UPDATE: Here’s the direct link to the survey.
A while back Dave Dayen wrote about the Two Santa Claus Theory and its effect on California governance, and today we get just one more data point to illustrate the general point of what the theory has done to the state. Californians want lots of services, but want somebody else to pay for them.
In today’s PPIC poll, we get the data that 70% of Californians are opposed to state budget cuts and increased fees for the state’s higher education system. Nonetheless majorities still find that the systems, UC, CSU, and the community colleges, as “good”. So, despite the cuts, they are still getting good marks.

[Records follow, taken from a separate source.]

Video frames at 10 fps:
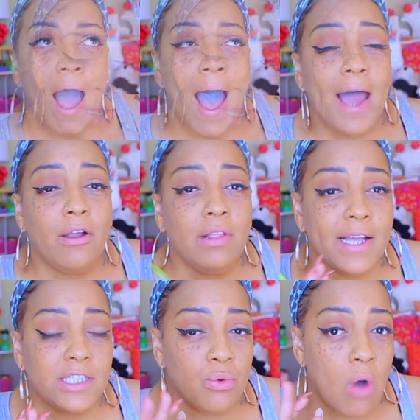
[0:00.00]
I don't
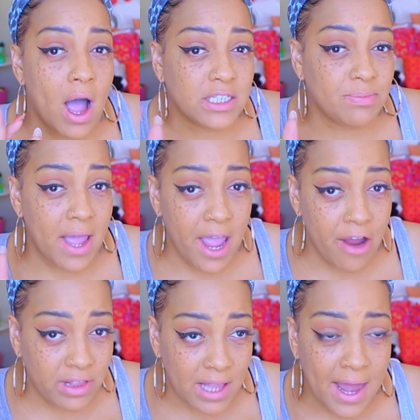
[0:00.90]
like to wash my
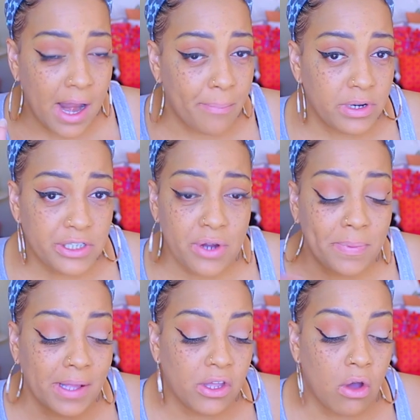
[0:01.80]
hair a lot, and I'm pretty sure
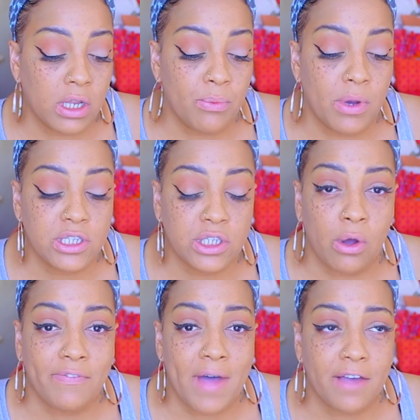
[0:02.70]
I'm not the only one,
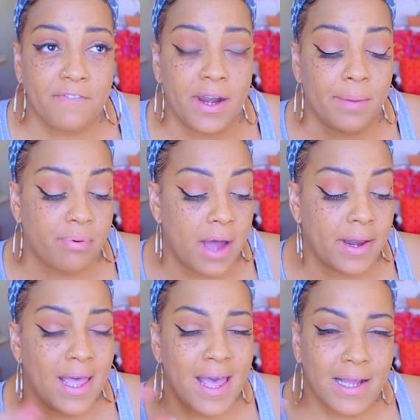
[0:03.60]
so if I can find a
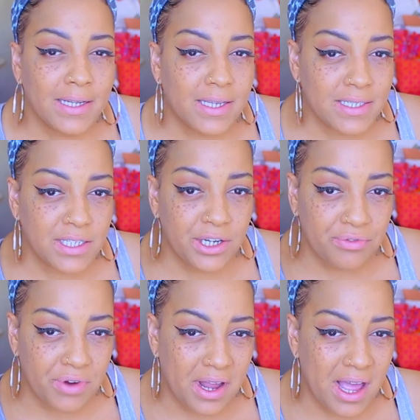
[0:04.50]
product that doesn't
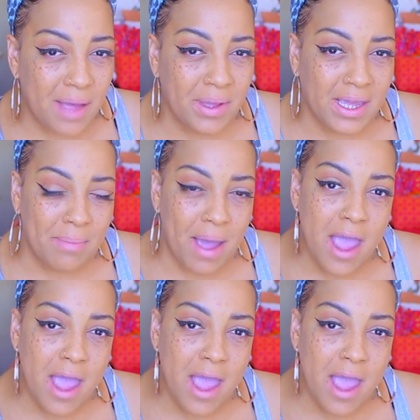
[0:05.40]
grit up and get my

The paradox of this whole thing comes in the area of paying to keep the doors open. Thus the cake reference:
In the context of the state budget situation, most Californians place a very high (26%) or high (33%) priority on spending for public higher education, which at $12.2 billion is the third-largest area of spending in the budget. But residents split along partisan lines, with 67 percent of Democrats and 61 percent of independents putting a very high or high priority on spending in this area, compared to 42 percent of Republicans. The same percentage of Republicans (42%) puts a medium priority on higher education spending.

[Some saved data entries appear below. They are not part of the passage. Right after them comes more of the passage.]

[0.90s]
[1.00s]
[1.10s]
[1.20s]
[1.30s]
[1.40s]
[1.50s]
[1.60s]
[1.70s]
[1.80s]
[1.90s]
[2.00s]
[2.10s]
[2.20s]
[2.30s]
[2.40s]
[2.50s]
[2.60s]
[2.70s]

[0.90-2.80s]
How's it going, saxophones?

Given the high value that most Californians place on spending for higher education, what would they be willing to do to offset state spending cuts?
* 68 percent are unwilling to increase student fees. Solid majorities across parties, regions, and demographic groups concur.
* 56 percent are unwilling to pay higher taxes. Although 56 percent of Democrats are willing to pay higher taxes for this purpose, 58 percent of independents and 74 percent of Republicans are not.
* 53 percent would support a higher education construction bond measure on the 2010 ballot. But support is lower among likely voters (46% yes, 47% no) for this hypothetical bond measure and would fall short of the simple majority threshold needed to pass such a measure. Here, too, a partisan split emerges, with 61 percent of Democrats and 51 percent of independents saying they would vote yes on a bond and 55 percent of Republicans saying they would vote no.
There are recognitions here that fees are too high and that we need to preserve access. And Californians seem to understand just how important higher education really is to our future economy. However, there is just some sort of disconnect between having good schools and paying for good schools.
This is the wage of the Two Santa Claus Theory, that we could have lots of services and have lots of tax cuts, and everything would be great.
Yet, if the state isn’t broken already, as Robert has consistently and persuasively argued, the state is clearly ready to collapse under the expectations of something for nothing. Yes, getting revenue for higher ed spending and other spending priorities will be difficult, and perhaps we’ll lose some elections because progressives dare to speak of the essential paradox in California governance since 1978.
However, this is critical to our future. And winning elections is only so important as retaining actual power. If progressive hands are tied and we are able to only preside over the collapse, what’s the prize there? Who wants to win just to be the government that saw the state’s quality of life decrease. Progressive candidates and campaigns need to clearly articulate a vision for the future where California is a better state nine years from now than it is today. If we can’t do that, what’s really the point?
1. this bodes well for the oil severance tax dedicated to higher education idea that some have been floating, as long as it can be sold as screwing oil corps and not consumers.
2. of course they want both. what needs to be done is to force an either-or choice, and make it explicit.
there really does need to be an ability to articulate a vision for the future of California which will make it better. If that can’t be done than people ought to get out of the way and let others try and improve things. At the same time, people need to honestly look at every program and see if the programs are justified or need reshaping to meet the everchanging needs of the people in California.
The high marks the public gives in recent polling to all three branches of public higher education bodes well for the oil severance tax. We are rapidly closing off access to higher education for hundreds of thousands of Californians.
This poll and the tired messaging around it are problematic.
The question is always asked such that the only way to pay for education, parks, infrastructure, you name it is through something like a bond and ultimately through the current tax structure, which falls more heavily on the middle class, are the majority of voters.
Progressive revenue options are never presented as an alternative, and voters (rightly I think) are refusing to support the magnification of an unfair tax burden. Change up the polling question to give a progressive taxation option and we may see a quite different result.